Produce a verbatim transcript of the entries below, excluding pictures.

[Raw data]

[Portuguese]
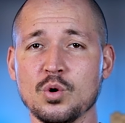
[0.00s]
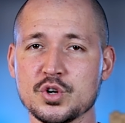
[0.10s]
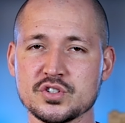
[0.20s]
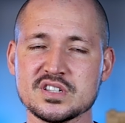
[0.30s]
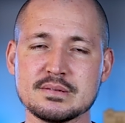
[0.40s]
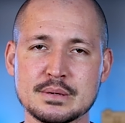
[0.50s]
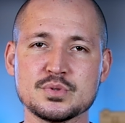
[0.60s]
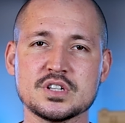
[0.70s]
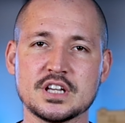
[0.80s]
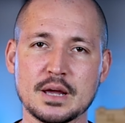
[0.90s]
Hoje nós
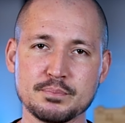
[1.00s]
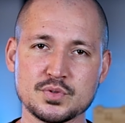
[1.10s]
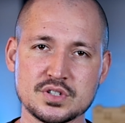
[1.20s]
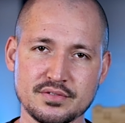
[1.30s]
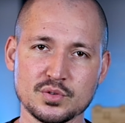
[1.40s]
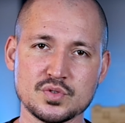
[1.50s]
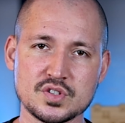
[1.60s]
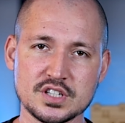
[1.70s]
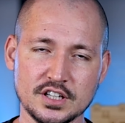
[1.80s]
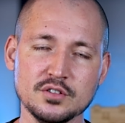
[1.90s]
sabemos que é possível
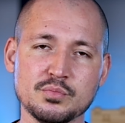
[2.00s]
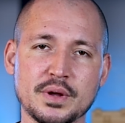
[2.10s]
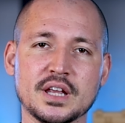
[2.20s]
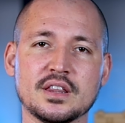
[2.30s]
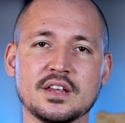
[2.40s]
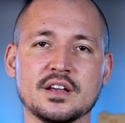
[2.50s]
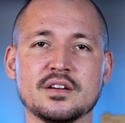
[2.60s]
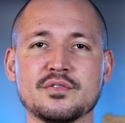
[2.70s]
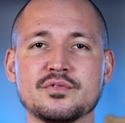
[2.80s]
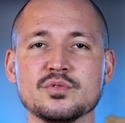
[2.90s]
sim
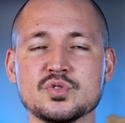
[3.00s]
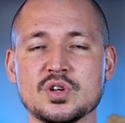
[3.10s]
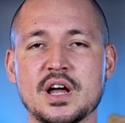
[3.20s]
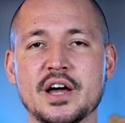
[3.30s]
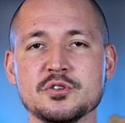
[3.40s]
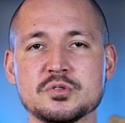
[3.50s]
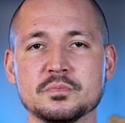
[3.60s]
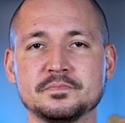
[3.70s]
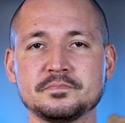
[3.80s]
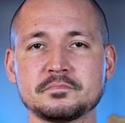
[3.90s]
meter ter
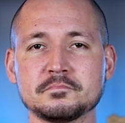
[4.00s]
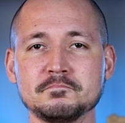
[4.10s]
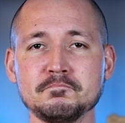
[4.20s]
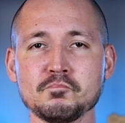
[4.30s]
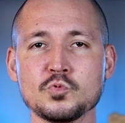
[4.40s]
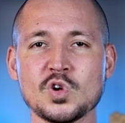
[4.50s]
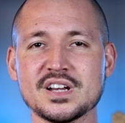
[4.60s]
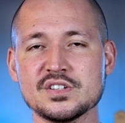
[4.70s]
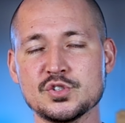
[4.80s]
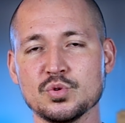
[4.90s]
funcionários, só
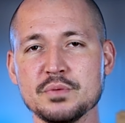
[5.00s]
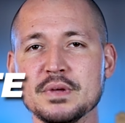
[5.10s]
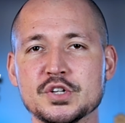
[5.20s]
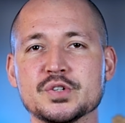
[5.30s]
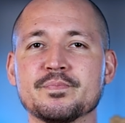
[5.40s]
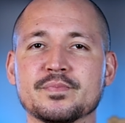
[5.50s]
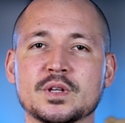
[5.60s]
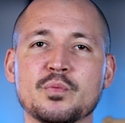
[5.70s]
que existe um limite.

[/Raw data]

**Task answer**
[Portuguese]
[0.00s]
[0.10s]
[0.20s]
[0.30s]
[0.40s]
[0.50s]
[0.60s]
[0.70s]
[0.80s]
[0.90s]
Hoje nós
[1.00s]
[1.10s]
[1.20s]
[1.30s]
[1.40s]
[1.50s]
[1.60s]
[1.70s]
[1.80s]
[1.90s]
sabemos que é possível
[2.00s]
[2.10s]
[2.20s]
[2.30s]
[2.40s]
[2.50s]
[2.60s]
[2.70s]
[2.80s]
[2.90s]
sim
[3.00s]
[3.10s]
[3.20s]
[3.30s]
[3.40s]
[3.50s]
[3.60s]
[3.70s]
[3.80s]
[3.90s]
meter ter
[4.00s]
[4.10s]
[4.20s]
[4.30s]
[4.40s]
[4.50s]
[4.60s]
[4.70s]
[4.80s]
[4.90s]
funcionários, só
[5.00s]
[5.10s]
[5.20s]
[5.30s]
[5.40s]
[5.50s]
[5.60s]
[5.70s]
que existe um limite.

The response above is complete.